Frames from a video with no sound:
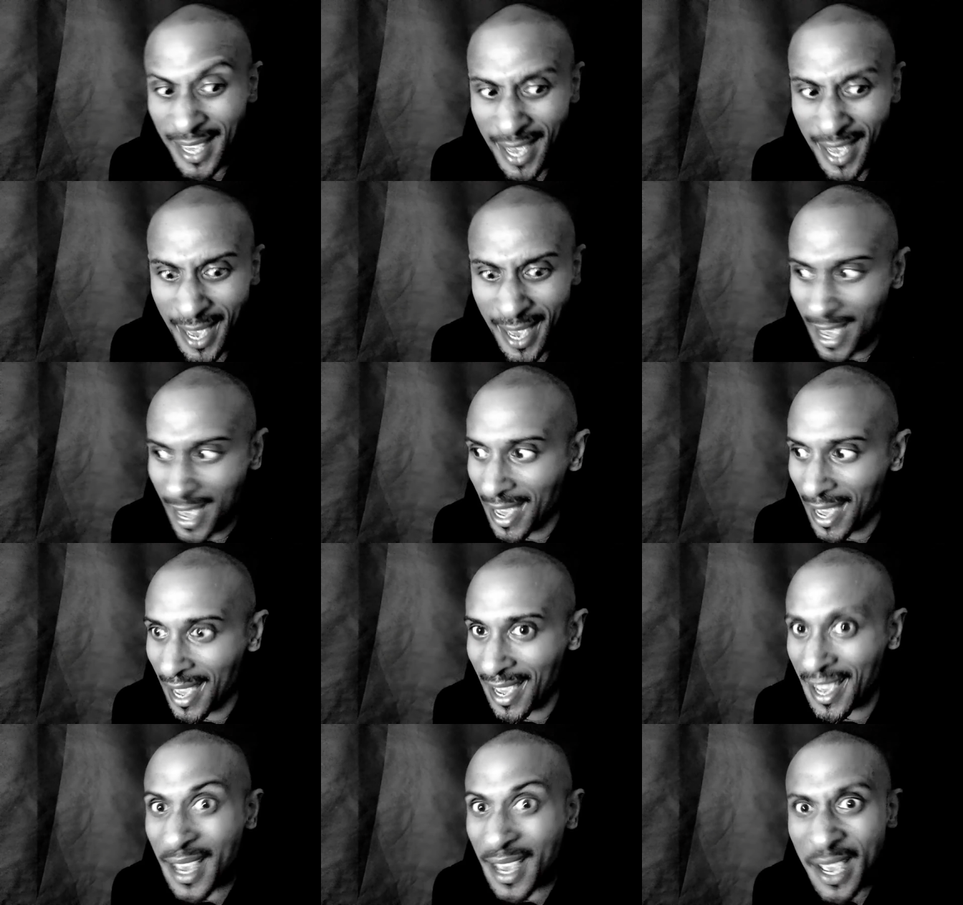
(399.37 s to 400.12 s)

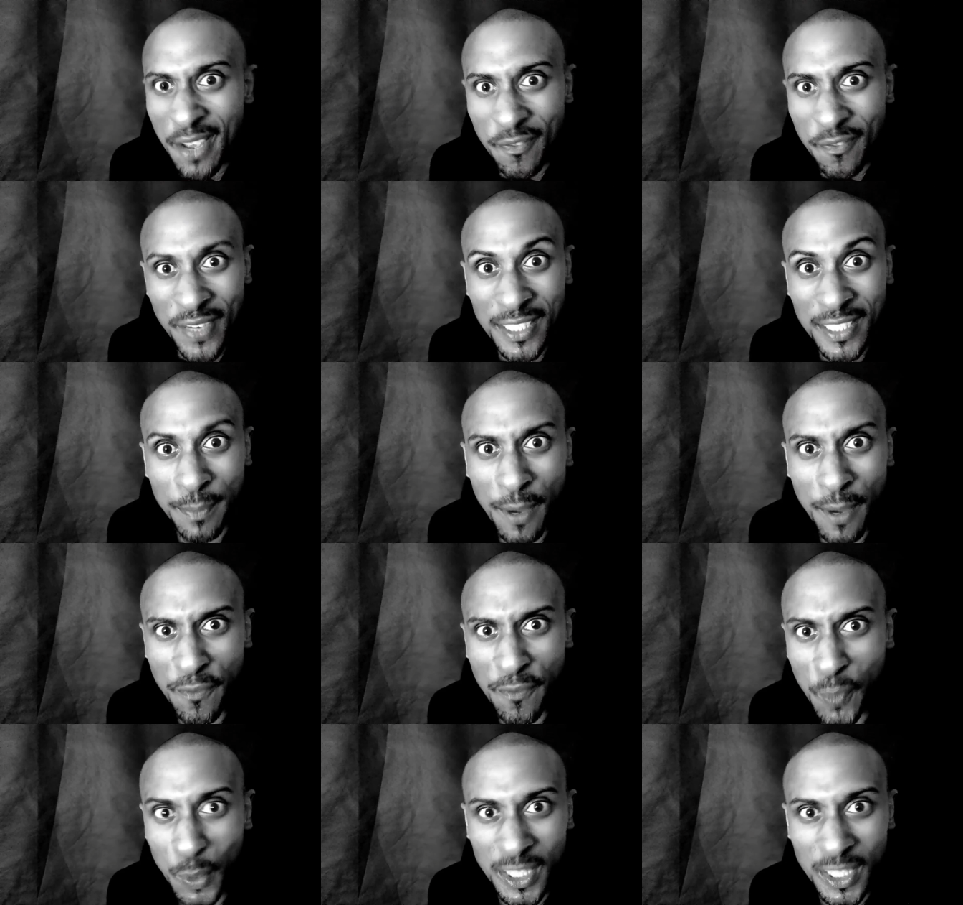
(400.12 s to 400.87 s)
Yeah, invest
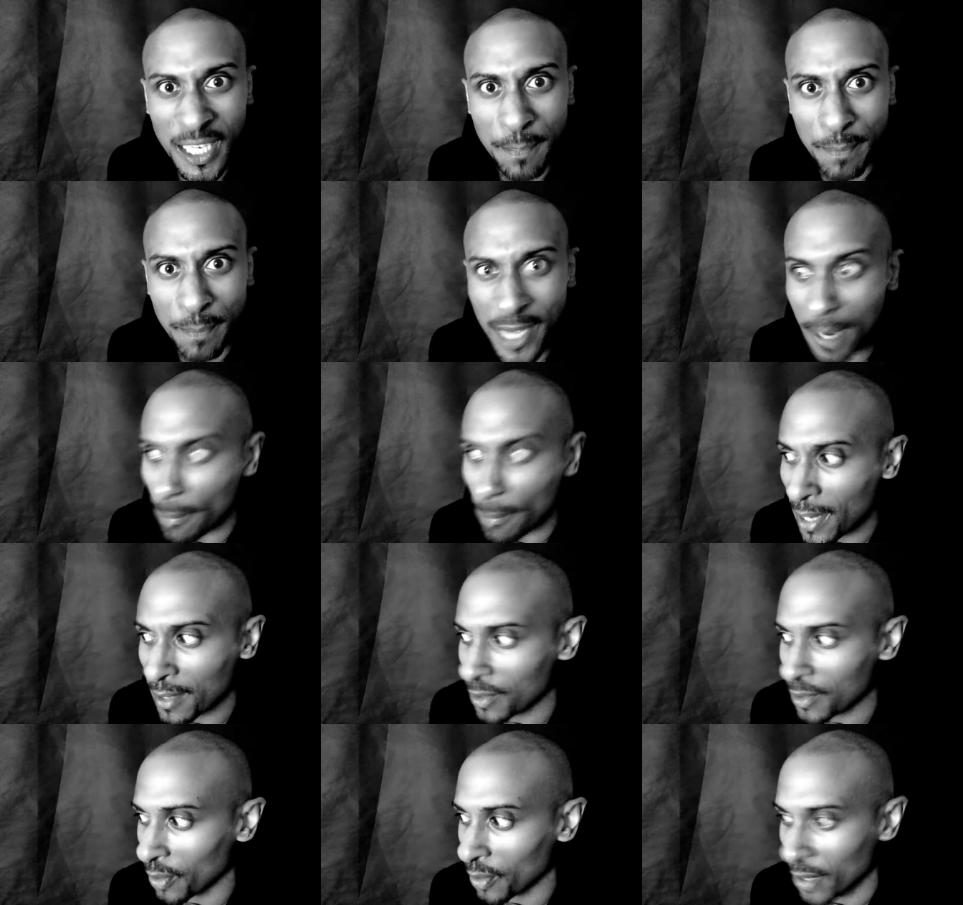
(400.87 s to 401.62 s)
my 14p a
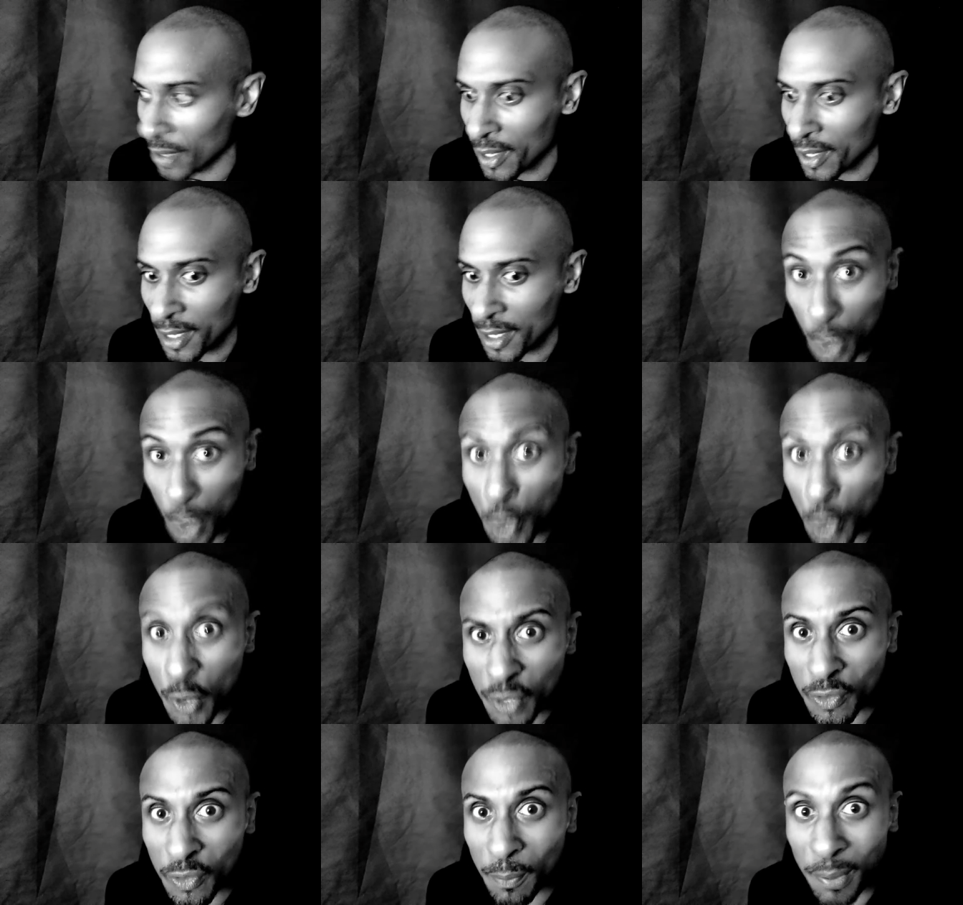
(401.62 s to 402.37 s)
month on
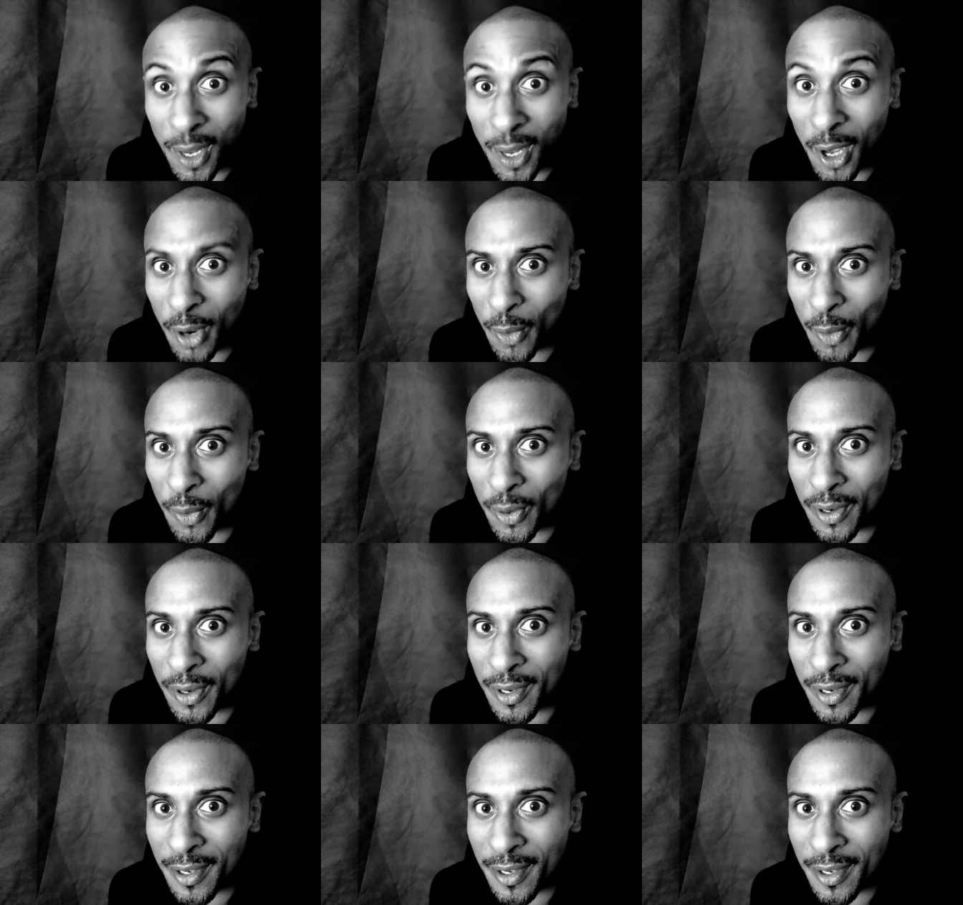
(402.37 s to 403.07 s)
hookers and blow.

What is required: Write out the listing above exactly as it stands, pictures excluded.

Exercise result:
Frames from a video with no sound:
(399.37 s to 400.12 s)

(400.12 s to 400.87 s)
Yeah, invest
(400.87 s to 401.62 s)
my 14p a
(401.62 s to 402.37 s)
month on
(402.37 s to 403.07 s)
hookers and blow.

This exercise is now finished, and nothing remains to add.